# What is difference between Socket 1155 & 1156?



## 6Diablo9 (Dec 30, 2011)

I know that Socket 1155 the latest socket. Both support second generation icore processors. So why should one opt for the latest instead of older one? Is there any performance gain in it?

I was planning to buy AMD processor some time ago but decided to go with i5 2400. But I'm confused between these two sockets. 

Btw I believe in buying a totally new PC after 3-4 years of use instead of upgrading, so plz let me know, should I go 1155 or 1156.


----------



## Nexus (Dec 30, 2011)

1155--


Spoiler



This socket is targeted towards the mainstream PC users. You will find that it can play games, and will even perform well in rendering, video editing, etc. The performance gap between this socket and 1366 decreases exponentially if you are able to buy a K series 1155 socket processor and overclock it. This socket is the most powerful in terms of efficiency per core.
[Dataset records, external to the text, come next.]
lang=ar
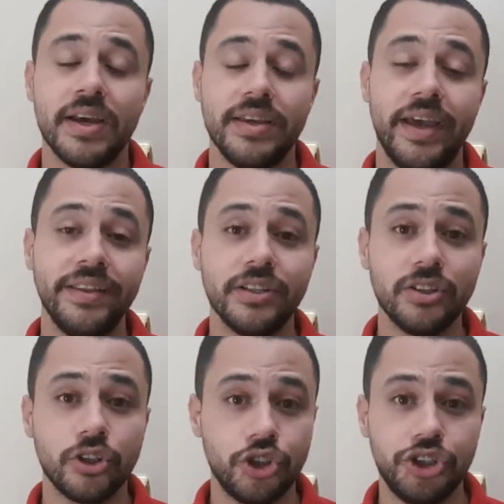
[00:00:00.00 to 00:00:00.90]
يعني انت
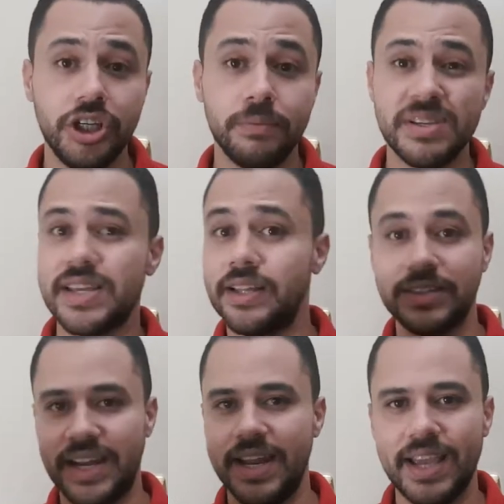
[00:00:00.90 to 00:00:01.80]
تقدر تشيل مثلا
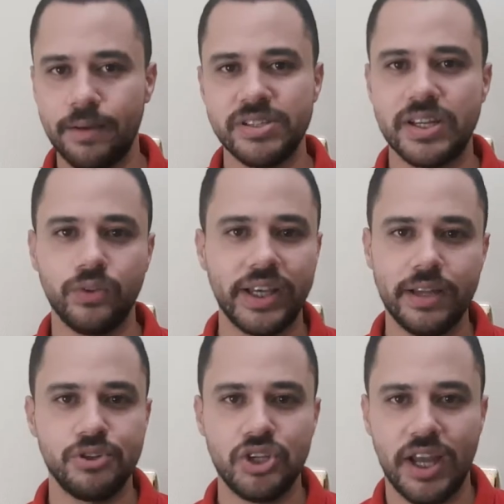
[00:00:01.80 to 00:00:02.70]
ثلاجه مثلا لو انت جاي
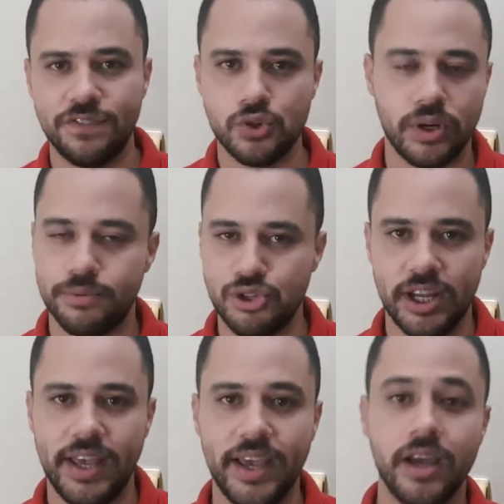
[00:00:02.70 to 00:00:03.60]
بتشيل عفش ولا بتشيل
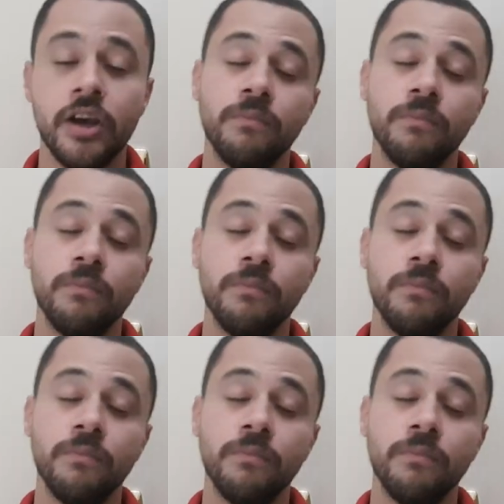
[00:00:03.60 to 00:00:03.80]
اي حاجه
However, the hexacore options for the Socket 1366 will overtake this socket any day when performing most tasks.

Pros-
Best price to performance ratio
Integrated graphics option (H Series Chipset)
Most efficient use of cores
New socket that will last for a while
Supports modern video cards and technologies (and will for some time)

Cons of the Socket 1155:
Motherboards are steadily increasing in price ever since the recall
Low Motherboard availability
Overwhelming amount of Chipset Options
No hexacore options
Less PCIe capabilities than the x58 (socket 1366)
Dual Channel Memory



1156-


Spoiler



It seems like not long ago that Intel just released Socket 1156 to the public. This socket was the prior mainstream socket. With the advent of Socket 1155 (Sandybridge), this socket is now being phased out. This will create lower prices for Socket 1156′s current offerings, but don’t expect any chances of upgrading the CPU on this socket it in the future. You will be at the end of the road.

Pros of Socket 1156
Good performance
Steadily decreasing in price
Good lineup of options

Cons of Socket 1156
Being phased out (already!)
Not many PCIe options
Dual Channel Memory



Opinion of the editor(place where I found this article, as I also faced same problem some time ago.)
Wait for socket 2011.


----------



## Sam777 (Dec 30, 2011)

6Diablo9 said:


> Both support second generation icore processors.



Only socket 1155 support second generation icore processors.socket 1156 support first generation icore processors.


----------



## 6Diablo9 (Dec 30, 2011)

Sam777 said:


> Only socket 1155 support second generation icore processors.socket 1156 support first generation icore processors.



Then how is this motherboard a Socket 1156 one and still supports Second generation processors.
ASUS P7H55-M LX Motherboard for Intel 2nd GEN i7/i5/i3 CPU 3 YR Warranty | eBay


----------



## Tenida (Dec 31, 2011)

6Diablo9 said:


> Then how is this motherboard a Socket 1156 one and still supports Second generation processors.
> ASUS P7H55-M LX Motherboard for Intel 2nd GEN i7/i5/i3 CPU 3 YR Warranty | eBay



That ad title is wrong.Kindly check the specification section it's  clearly written that motherboard supports Intel's Lynnfield and clarkdale based processor in LGA 1156 package.


----------



## 6Diablo9 (Dec 31, 2011)

^^ Damn those guys, and I was considering buying that motherboard.

Also damn Intel for changing their socket type over just the next generation processors.


----------



## Cilus (Dec 31, 2011)

If you're buying a socket 1155 based motherboard, they will be based on the following chipset:-

Intel H61->Cheapest one with only USB 2.0 and SATA 2 3Gbps without overcloking. Onboard Display
Intel H67 -> Midrange Value: USB 3.0 and SATA III 6 Gbps but without overclocking, Onboard Display
Intel P67-> High-end, supports overclocking but no on-board display
Intel Z68-> Most advanced, support all the features mentioned above + onboard DIsplay


----------